When you hear web tracking you probably think cookie.  FYI consider
Side Channel Leakage (insert Depends joke here) .  Without cookies you
can be uniquely identified 99% of the time if JavaScript runs on your
browser [ Firefox w/ NoScript ].  Remember these are ways to uniquely
identify you w/o 3rd party cookies. Taken together according to EFF
Panopticlick Experiment you can be identified +99% of the time w/o
looking at cookies.

Remember that each bit of information divides the world in half.

Screen depth / resolution

Time zone and UTC skew - how many seconds, nay milliseconds are you
offset from UTC.

What browser plugins are installed

Font innumeration - did you install Adobe before OO or OO / Office.
Many apps install fonts.  The order in which fonts were installed on
your system is unique to your system.

Which browser and version of browser and the update history of that browser.

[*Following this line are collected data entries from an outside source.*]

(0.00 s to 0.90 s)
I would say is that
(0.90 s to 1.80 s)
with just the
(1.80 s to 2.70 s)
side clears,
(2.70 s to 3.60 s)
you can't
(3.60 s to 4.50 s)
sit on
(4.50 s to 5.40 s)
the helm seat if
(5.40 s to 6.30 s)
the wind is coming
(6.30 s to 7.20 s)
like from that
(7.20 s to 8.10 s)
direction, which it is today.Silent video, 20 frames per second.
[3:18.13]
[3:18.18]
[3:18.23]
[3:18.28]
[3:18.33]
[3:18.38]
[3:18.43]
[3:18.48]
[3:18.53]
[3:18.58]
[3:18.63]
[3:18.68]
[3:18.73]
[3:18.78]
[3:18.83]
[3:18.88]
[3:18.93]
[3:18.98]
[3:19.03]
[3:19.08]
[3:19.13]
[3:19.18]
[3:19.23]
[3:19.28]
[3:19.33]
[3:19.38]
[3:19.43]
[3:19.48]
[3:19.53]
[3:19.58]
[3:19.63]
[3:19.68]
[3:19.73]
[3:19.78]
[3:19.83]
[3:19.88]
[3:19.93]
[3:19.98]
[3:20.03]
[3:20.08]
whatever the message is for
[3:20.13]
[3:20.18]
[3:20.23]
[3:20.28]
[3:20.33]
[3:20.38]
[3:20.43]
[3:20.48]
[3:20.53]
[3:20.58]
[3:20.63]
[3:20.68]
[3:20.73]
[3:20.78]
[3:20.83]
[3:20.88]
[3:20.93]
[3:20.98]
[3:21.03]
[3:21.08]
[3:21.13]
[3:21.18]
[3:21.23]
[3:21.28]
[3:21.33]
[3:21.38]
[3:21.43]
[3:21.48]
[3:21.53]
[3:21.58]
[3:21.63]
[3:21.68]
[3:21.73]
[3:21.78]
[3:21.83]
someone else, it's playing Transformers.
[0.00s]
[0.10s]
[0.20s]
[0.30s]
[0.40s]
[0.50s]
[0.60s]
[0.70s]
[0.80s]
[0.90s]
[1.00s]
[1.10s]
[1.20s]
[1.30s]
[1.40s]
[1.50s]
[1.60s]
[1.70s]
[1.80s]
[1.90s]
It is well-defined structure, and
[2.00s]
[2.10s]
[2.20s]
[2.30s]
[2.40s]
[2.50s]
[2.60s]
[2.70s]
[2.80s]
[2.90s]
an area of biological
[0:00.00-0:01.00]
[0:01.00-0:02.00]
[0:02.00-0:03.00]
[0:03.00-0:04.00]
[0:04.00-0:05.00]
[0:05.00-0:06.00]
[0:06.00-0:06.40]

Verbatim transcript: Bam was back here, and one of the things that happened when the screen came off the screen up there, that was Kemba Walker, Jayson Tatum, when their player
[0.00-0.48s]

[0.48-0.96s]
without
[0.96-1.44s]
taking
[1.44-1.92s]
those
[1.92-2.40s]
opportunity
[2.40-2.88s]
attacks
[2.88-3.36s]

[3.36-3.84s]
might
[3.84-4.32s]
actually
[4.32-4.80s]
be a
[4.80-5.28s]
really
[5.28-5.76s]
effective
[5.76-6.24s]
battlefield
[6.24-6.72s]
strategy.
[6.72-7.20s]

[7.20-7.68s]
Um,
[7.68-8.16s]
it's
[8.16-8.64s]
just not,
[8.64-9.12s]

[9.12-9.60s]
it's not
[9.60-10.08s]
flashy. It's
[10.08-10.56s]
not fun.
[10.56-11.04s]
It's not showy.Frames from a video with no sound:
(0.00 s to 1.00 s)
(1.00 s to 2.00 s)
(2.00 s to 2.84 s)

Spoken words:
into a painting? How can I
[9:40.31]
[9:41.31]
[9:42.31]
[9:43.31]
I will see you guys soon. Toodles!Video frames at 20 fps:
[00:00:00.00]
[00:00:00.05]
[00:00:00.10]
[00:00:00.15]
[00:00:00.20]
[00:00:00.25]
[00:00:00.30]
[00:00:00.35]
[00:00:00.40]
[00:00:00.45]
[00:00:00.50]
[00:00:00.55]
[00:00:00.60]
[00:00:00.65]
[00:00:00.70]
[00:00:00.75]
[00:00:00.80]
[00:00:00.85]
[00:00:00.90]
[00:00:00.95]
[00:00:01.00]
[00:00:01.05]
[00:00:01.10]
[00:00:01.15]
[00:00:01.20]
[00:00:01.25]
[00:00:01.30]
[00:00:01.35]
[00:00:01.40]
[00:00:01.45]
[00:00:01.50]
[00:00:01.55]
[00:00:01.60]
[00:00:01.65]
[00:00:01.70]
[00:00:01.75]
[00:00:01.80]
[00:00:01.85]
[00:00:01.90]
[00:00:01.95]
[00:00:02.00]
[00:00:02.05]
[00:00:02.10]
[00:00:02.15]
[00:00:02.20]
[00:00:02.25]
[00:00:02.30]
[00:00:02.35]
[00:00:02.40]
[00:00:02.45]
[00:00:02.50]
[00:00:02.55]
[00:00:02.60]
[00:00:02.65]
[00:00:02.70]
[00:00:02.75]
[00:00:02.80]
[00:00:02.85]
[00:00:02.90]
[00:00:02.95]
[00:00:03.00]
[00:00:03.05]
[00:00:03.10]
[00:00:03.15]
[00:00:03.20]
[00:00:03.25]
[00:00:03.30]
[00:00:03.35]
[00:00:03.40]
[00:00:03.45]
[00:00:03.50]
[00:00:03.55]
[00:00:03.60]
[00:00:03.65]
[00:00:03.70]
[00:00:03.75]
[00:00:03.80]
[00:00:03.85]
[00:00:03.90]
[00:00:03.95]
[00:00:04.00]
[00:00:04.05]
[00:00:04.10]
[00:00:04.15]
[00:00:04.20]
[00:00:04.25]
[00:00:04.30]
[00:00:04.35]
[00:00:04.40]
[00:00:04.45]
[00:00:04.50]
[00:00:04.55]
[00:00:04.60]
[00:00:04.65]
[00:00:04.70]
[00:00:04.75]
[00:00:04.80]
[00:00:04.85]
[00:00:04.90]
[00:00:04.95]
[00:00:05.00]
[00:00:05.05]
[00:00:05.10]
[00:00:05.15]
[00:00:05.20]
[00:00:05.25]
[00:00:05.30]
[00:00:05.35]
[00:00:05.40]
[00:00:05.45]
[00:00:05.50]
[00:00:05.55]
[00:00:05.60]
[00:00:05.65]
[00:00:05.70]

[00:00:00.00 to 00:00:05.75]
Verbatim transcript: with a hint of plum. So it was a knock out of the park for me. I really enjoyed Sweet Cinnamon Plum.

Updates: other.  Did you install every MS update, Just SPs or SP2,
three hotfixes then SP3.  How granular did you apply those flash
updates.  You update path for each application and the OS helps
uniquely identify you.

Items in your browser's cache.  The cache hits/misses in your
desktop's browser cache.

Ah, your MAC address accessible via JavaScript in your browser.


Just a taste.  More from see show notes of SN 264 at

http://wiki.twit.tv/wiki/Security_Now_264

or the listen to one of my favorite podcasts at

http://twit.tv/sn264

I do not wear a Tin Foil Hat but was surprised at all the ways we can
be tracked besides the cookies we all know about.